Required work: Word for word, reproduce the records, keeping none of the pictures.

Dataset records: Begin

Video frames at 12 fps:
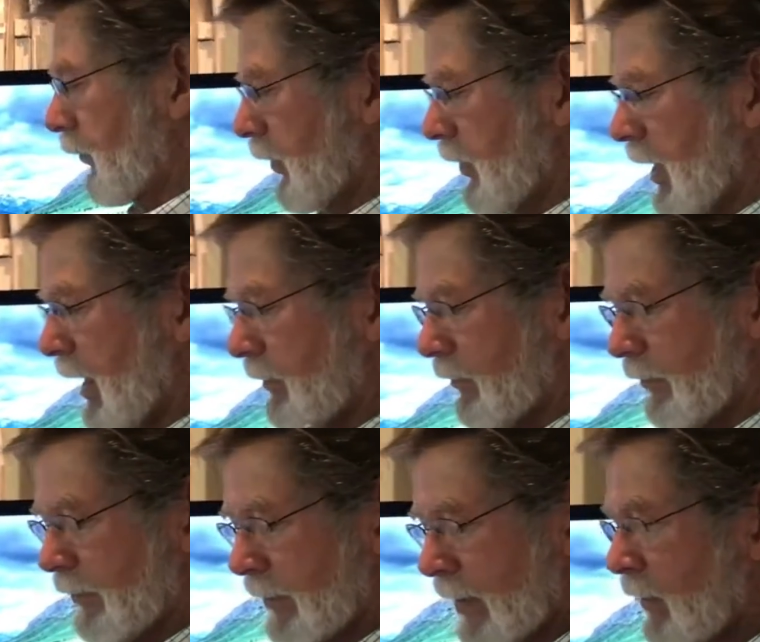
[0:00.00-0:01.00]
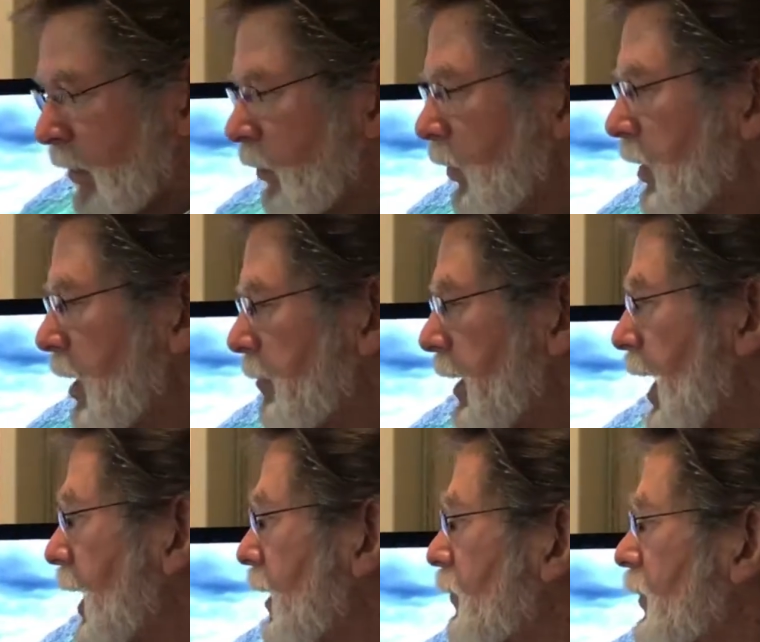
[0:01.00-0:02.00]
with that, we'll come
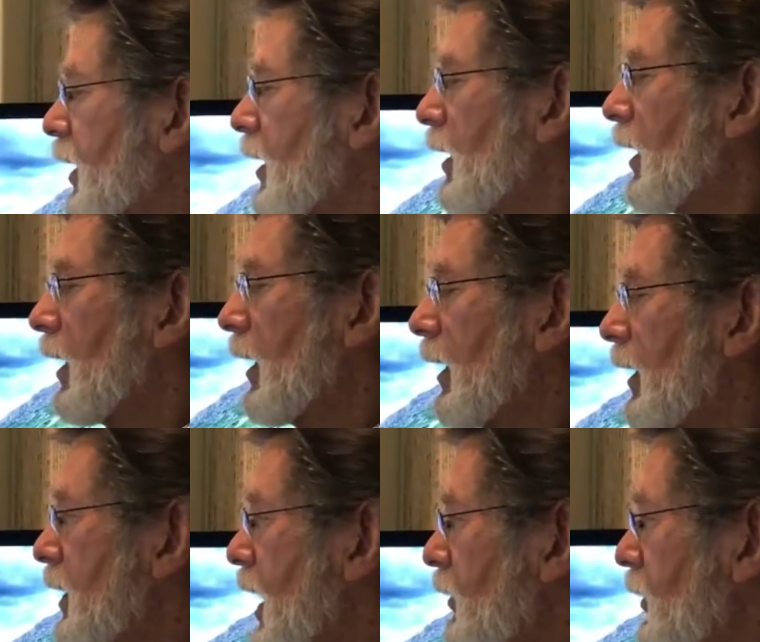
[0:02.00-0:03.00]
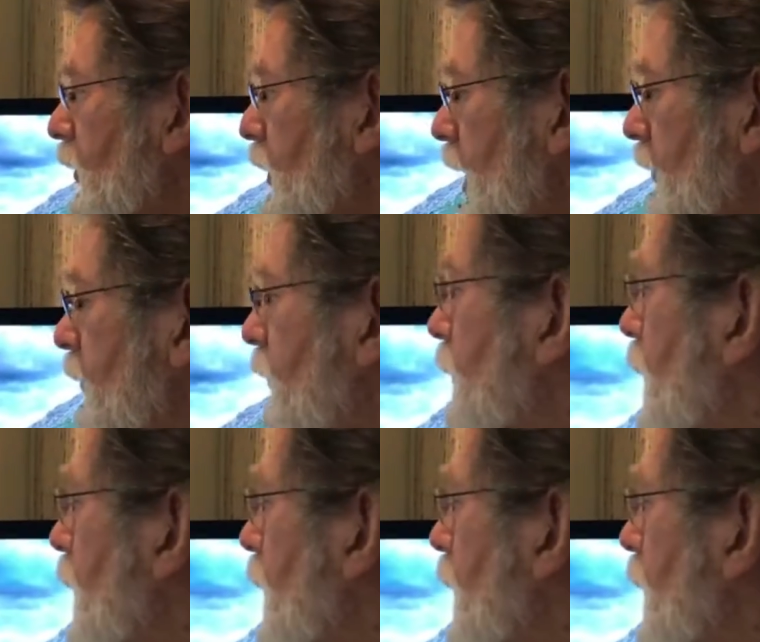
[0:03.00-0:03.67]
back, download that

Dataset records: End

Exercise solution:
Video frames at 12 fps:
[0:00.00-0:01.00]
[0:01.00-0:02.00]
with that, we'll come
[0:02.00-0:03.00]
[0:03.00-0:03.67]
back, download that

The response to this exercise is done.